• **Exercise details**
All that is wanted is a word-for-word copy of the data from its first line to the line containing "[00:04:21.25]", both included.

Segment Start: Dataset extract

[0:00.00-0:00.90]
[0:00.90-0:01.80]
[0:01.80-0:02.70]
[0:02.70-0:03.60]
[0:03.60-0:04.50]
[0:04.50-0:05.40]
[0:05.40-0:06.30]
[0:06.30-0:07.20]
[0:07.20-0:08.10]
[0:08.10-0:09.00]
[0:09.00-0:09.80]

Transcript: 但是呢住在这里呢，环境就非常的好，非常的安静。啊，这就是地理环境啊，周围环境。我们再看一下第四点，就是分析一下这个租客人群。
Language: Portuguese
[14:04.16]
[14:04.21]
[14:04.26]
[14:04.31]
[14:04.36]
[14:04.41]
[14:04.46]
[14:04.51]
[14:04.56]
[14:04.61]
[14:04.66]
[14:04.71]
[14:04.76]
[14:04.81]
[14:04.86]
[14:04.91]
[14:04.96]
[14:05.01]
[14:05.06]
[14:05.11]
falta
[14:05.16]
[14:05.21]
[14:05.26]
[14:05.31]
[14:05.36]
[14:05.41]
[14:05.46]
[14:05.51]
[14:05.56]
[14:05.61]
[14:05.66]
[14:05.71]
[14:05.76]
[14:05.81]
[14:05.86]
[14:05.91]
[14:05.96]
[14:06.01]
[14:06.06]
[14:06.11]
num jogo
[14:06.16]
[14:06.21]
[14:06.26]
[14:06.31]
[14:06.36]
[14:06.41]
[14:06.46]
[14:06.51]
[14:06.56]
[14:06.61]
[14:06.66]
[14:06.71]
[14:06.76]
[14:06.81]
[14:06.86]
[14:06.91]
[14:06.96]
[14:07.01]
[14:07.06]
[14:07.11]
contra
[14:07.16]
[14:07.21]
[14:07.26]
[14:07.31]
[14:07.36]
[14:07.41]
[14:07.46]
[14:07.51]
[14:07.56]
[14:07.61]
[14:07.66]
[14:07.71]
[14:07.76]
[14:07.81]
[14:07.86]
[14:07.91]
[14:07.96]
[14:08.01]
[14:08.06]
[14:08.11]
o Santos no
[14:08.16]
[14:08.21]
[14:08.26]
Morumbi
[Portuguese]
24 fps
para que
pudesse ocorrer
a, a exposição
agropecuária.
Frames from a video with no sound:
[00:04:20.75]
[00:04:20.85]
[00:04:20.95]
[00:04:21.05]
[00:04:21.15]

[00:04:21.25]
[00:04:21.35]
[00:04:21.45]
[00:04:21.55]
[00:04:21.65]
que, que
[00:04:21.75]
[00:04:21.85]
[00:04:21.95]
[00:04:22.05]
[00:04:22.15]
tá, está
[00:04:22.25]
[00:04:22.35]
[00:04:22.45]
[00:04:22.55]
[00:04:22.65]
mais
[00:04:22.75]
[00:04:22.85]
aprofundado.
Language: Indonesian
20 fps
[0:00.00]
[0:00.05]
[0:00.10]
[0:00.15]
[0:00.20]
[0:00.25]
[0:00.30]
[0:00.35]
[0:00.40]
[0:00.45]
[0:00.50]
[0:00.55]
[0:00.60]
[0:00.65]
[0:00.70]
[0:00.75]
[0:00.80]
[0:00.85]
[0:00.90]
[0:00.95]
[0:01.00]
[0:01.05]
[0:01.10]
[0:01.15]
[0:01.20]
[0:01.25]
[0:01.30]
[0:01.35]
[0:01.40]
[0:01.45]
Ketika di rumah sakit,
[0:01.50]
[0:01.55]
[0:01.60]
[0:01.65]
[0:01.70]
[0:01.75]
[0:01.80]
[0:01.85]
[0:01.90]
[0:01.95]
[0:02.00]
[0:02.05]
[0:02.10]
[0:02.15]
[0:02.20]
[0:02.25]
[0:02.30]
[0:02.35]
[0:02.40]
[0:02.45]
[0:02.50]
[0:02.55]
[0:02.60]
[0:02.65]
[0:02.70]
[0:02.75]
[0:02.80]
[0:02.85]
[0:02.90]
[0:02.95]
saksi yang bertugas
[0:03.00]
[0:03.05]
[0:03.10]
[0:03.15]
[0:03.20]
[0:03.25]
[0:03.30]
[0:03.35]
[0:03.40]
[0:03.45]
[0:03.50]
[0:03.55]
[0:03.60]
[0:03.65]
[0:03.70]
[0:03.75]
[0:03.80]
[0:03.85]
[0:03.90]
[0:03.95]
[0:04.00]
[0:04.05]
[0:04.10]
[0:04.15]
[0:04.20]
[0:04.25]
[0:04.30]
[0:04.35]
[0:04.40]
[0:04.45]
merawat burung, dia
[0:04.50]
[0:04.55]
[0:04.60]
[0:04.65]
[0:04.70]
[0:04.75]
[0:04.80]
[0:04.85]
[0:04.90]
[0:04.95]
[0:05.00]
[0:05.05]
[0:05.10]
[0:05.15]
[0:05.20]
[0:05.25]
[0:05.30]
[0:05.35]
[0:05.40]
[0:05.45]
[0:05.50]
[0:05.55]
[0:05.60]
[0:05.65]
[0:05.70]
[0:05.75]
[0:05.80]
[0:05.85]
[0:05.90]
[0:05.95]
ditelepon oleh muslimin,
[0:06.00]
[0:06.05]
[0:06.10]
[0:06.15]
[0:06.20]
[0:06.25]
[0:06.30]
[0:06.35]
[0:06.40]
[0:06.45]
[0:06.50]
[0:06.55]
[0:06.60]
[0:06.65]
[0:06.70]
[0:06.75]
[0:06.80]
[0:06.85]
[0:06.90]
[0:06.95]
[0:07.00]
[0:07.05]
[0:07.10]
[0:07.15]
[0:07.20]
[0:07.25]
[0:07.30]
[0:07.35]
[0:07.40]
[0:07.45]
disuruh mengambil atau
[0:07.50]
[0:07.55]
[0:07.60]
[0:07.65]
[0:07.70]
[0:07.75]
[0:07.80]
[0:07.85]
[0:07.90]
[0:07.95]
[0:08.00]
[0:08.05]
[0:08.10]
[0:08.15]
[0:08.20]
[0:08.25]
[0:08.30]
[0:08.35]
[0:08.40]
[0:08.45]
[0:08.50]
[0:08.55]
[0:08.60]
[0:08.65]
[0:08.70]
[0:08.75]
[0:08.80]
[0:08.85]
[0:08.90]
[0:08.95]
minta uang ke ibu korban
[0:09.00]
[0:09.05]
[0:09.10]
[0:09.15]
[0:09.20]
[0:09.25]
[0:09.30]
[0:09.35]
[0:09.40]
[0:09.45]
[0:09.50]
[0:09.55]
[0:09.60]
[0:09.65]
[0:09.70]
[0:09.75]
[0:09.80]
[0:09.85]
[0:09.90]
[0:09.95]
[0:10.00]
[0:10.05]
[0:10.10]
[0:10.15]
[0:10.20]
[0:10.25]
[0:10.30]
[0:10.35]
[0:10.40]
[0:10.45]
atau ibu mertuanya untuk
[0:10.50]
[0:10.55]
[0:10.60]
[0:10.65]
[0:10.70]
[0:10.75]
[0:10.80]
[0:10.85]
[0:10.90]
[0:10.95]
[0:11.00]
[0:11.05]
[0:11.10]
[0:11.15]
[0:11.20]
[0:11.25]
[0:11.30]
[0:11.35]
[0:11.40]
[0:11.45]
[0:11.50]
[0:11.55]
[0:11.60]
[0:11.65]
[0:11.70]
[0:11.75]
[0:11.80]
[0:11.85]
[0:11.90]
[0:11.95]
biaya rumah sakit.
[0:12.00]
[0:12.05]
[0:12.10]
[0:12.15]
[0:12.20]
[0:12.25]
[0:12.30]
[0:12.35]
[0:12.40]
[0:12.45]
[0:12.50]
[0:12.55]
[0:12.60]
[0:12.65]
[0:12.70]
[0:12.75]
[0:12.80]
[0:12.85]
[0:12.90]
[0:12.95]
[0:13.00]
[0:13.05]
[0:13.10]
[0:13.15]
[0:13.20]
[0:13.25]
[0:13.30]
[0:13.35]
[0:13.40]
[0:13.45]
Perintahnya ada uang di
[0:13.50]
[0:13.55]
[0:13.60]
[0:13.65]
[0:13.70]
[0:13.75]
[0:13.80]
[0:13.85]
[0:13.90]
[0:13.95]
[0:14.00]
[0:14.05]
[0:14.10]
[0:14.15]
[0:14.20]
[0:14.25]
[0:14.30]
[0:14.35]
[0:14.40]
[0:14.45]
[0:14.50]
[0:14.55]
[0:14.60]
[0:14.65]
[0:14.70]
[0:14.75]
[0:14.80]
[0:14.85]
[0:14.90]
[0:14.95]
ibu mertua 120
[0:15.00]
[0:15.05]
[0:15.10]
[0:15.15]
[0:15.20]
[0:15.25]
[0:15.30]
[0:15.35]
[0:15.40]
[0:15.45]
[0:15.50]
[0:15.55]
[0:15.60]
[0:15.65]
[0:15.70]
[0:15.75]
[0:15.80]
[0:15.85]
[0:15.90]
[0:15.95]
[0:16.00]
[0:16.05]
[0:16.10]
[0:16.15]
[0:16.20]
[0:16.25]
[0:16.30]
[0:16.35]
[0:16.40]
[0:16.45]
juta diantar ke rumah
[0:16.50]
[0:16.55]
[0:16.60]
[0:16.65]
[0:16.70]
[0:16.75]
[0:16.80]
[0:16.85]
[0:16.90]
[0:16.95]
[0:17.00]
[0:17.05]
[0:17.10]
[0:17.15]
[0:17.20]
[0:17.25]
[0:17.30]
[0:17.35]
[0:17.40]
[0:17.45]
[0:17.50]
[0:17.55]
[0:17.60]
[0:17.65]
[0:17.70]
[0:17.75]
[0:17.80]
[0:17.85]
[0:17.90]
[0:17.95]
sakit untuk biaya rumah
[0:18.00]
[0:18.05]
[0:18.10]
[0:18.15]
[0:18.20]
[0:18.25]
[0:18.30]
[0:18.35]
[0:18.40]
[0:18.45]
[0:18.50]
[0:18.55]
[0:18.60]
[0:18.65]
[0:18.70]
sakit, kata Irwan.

Segment End: Dataset extract

• **Exercise result**
[0:00.00-0:00.90]
[0:00.90-0:01.80]
[0:01.80-0:02.70]
[0:02.70-0:03.60]
[0:03.60-0:04.50]
[0:04.50-0:05.40]
[0:05.40-0:06.30]
[0:06.30-0:07.20]
[0:07.20-0:08.10]
[0:08.10-0:09.00]
[0:09.00-0:09.80]

Transcript: 但是呢住在这里呢，环境就非常的好，非常的安静。啊，这就是地理环境啊，周围环境。我们再看一下第四点，就是分析一下这个租客人群。
Language: Portuguese
[14:04.16]
[14:04.21]
[14:04.26]
[14:04.31]
[14:04.36]
[14:04.41]
[14:04.46]
[14:04.51]
[14:04.56]
[14:04.61]
[14:04.66]
[14:04.71]
[14:04.76]
[14:04.81]
[14:04.86]
[14:04.91]
[14:04.96]
[14:05.01]
[14:05.06]
[14:05.11]
falta
[14:05.16]
[14:05.21]
[14:05.26]
[14:05.31]
[14:05.36]
[14:05.41]
[14:05.46]
[14:05.51]
[14:05.56]
[14:05.61]
[14:05.66]
[14:05.71]
[14:05.76]
[14:05.81]
[14:05.86]
[14:05.91]
[14:05.96]
[14:06.01]
[14:06.06]
[14:06.11]
num jogo
[14:06.16]
[14:06.21]
[14:06.26]
[14:06.31]
[14:06.36]
[14:06.41]
[14:06.46]
[14:06.51]
[14:06.56]
[14:06.61]
[14:06.66]
[14:06.71]
[14:06.76]
[14:06.81]
[14:06.86]
[14:06.91]
[14:06.96]
[14:07.01]
[14:07.06]
[14:07.11]
contra
[14:07.16]
[14:07.21]
[14:07.26]
[14:07.31]
[14:07.36]
[14:07.41]
[14:07.46]
[14:07.51]
[14:07.56]
[14:07.61]
[14:07.66]
[14:07.71]
[14:07.76]
[14:07.81]
[14:07.86]
[14:07.91]
[14:07.96]
[14:08.01]
[14:08.06]
[14:08.11]
o Santos no
[14:08.16]
[14:08.21]
[14:08.26]
Morumbi
[Portuguese]
24 fps
para que
pudesse ocorrer
a, a exposição
agropecuária.
Frames from a video with no sound:
[00:04:20.75]
[00:04:20.85]
[00:04:20.95]
[00:04:21.05]
[00:04:21.15]

[00:04:21.25]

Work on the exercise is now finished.